**Problem to work on:** Repeat the data in full. Drop every picture.

**Task data:**

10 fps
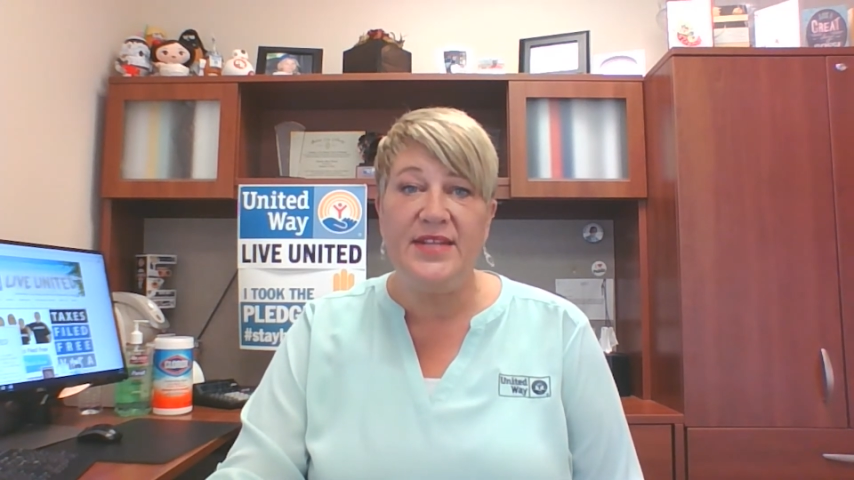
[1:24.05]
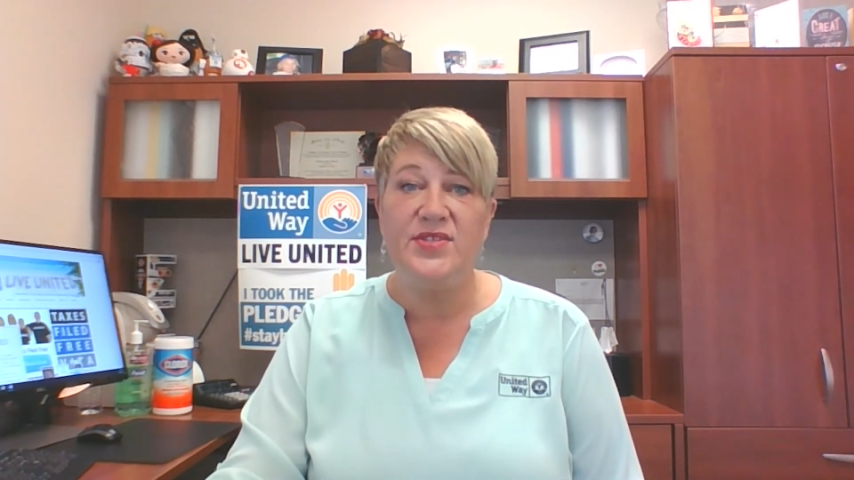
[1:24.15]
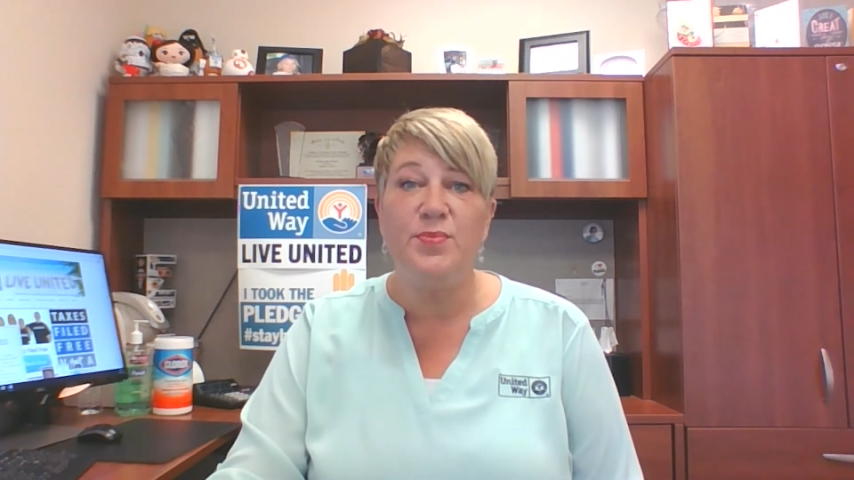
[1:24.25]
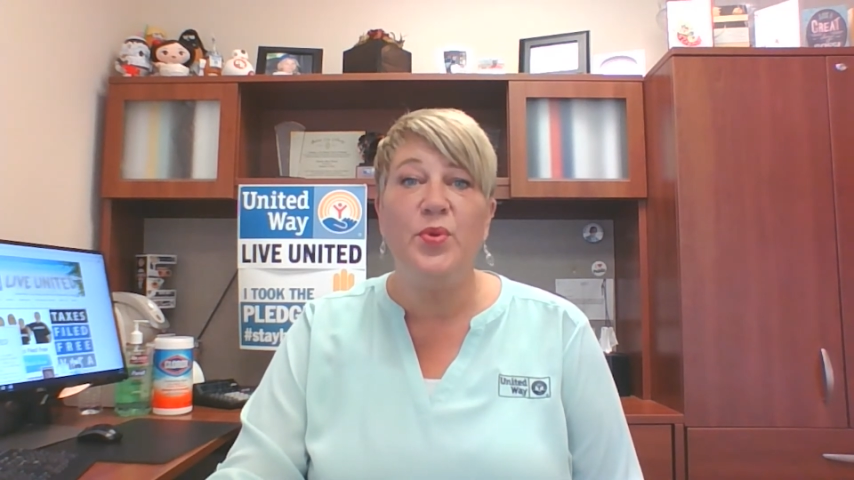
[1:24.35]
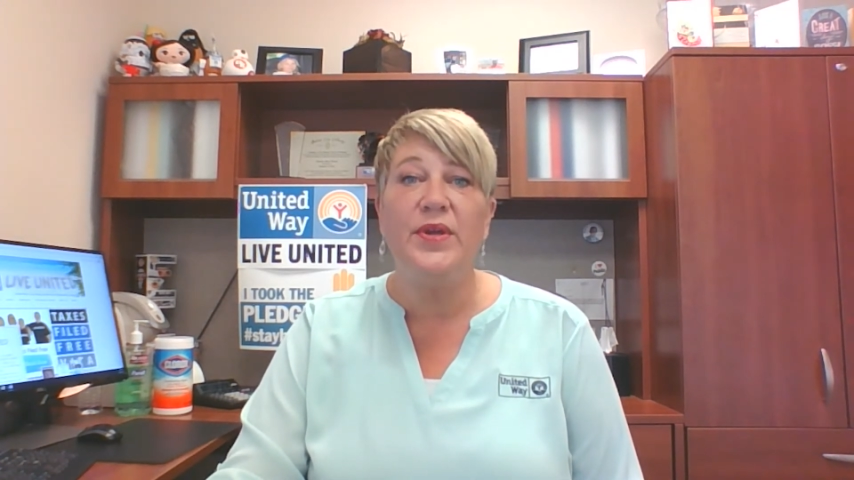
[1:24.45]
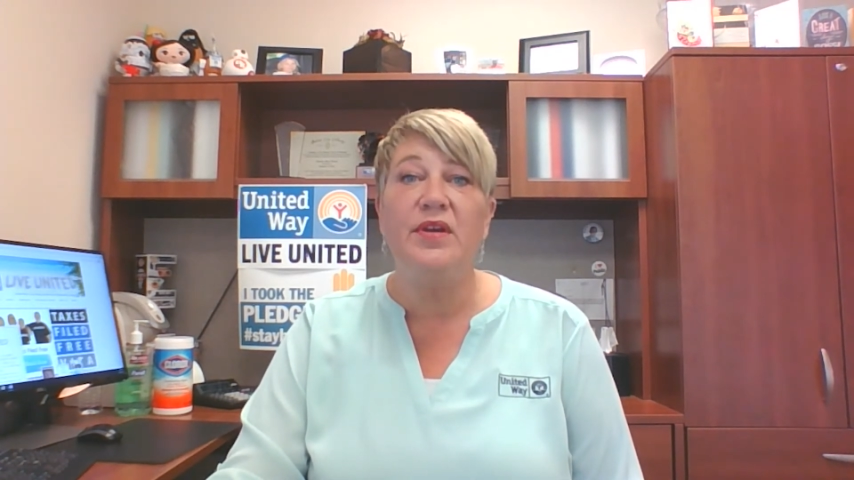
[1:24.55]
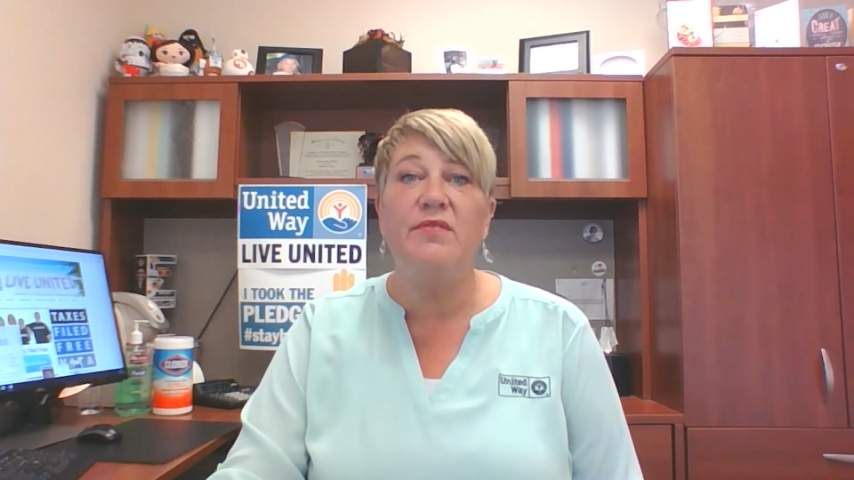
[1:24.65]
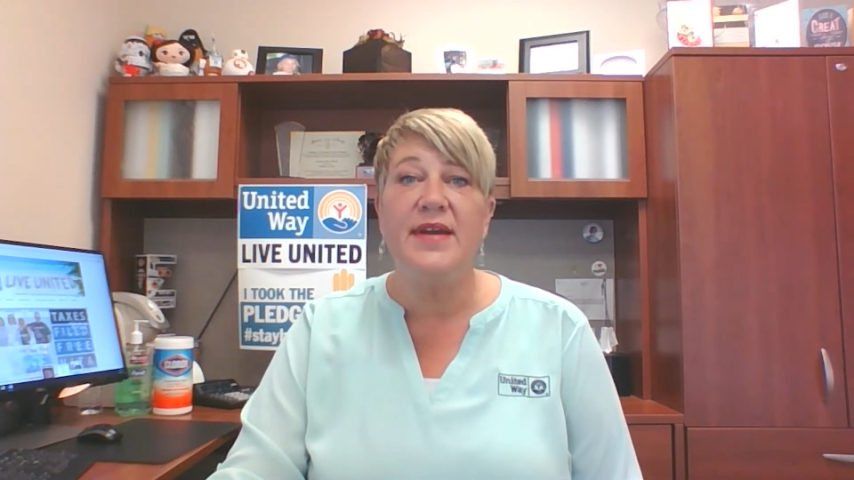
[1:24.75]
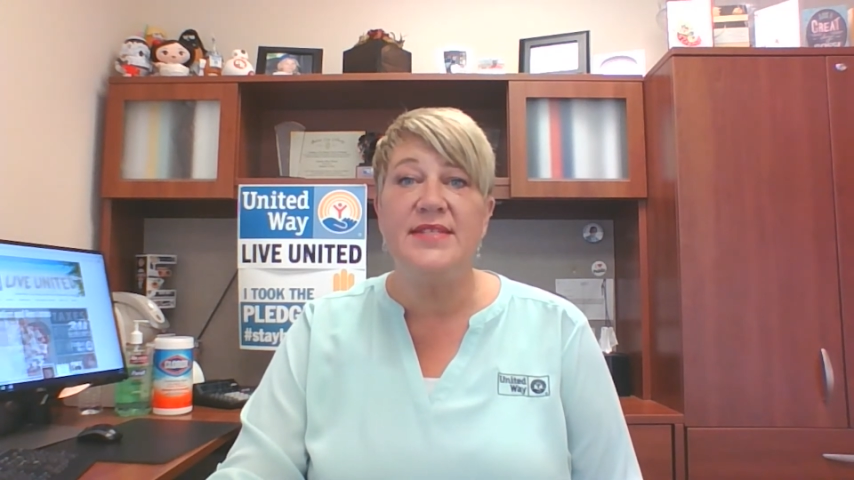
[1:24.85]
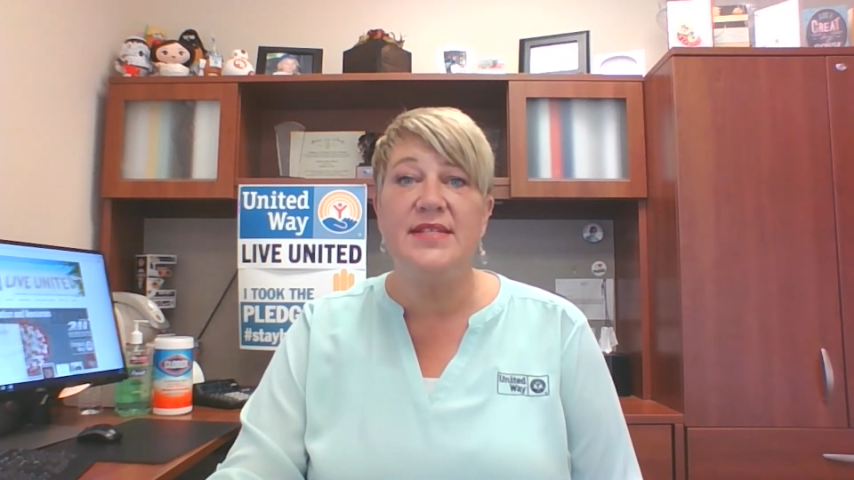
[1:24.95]
to point our
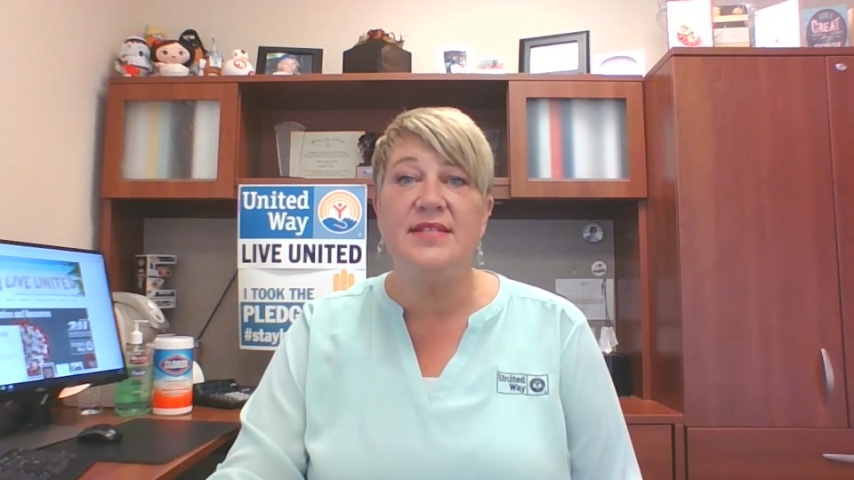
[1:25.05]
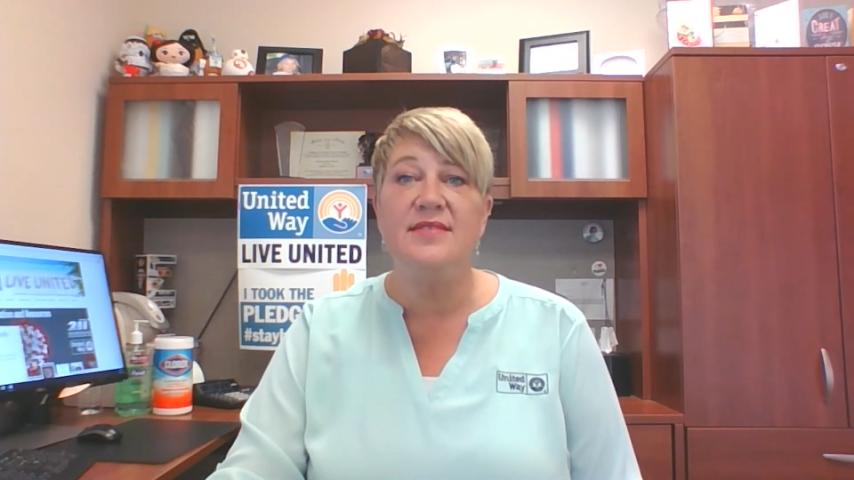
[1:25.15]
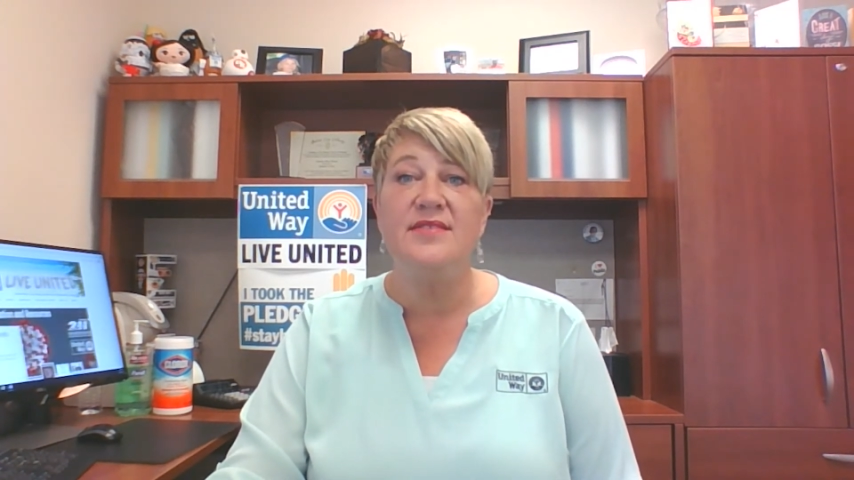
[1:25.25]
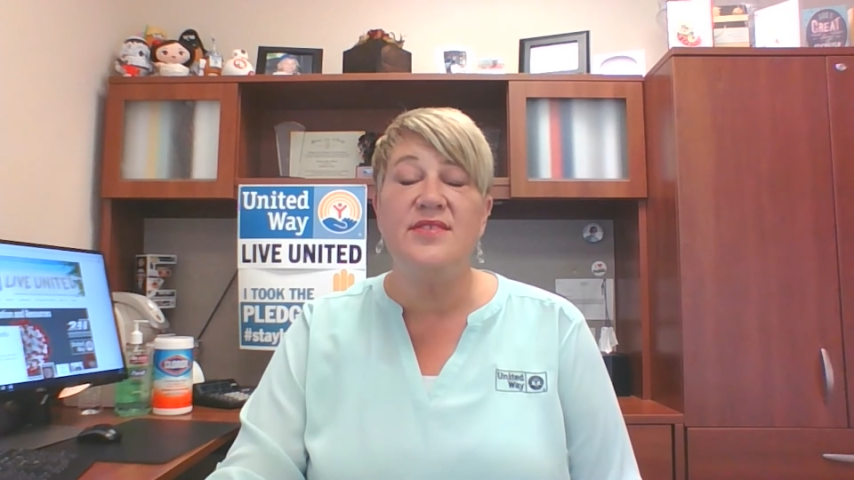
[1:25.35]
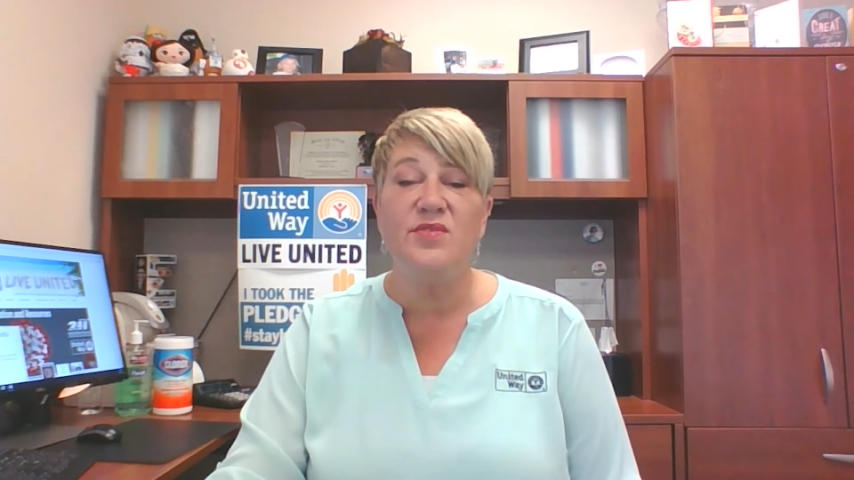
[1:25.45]
residents to the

**Result:**
10 fps
[1:24.05]
[1:24.15]
[1:24.25]
[1:24.35]
[1:24.45]
[1:24.55]
[1:24.65]
[1:24.75]
[1:24.85]
[1:24.95]
to point our
[1:25.05]
[1:25.15]
[1:25.25]
[1:25.35]
[1:25.45]
residents to the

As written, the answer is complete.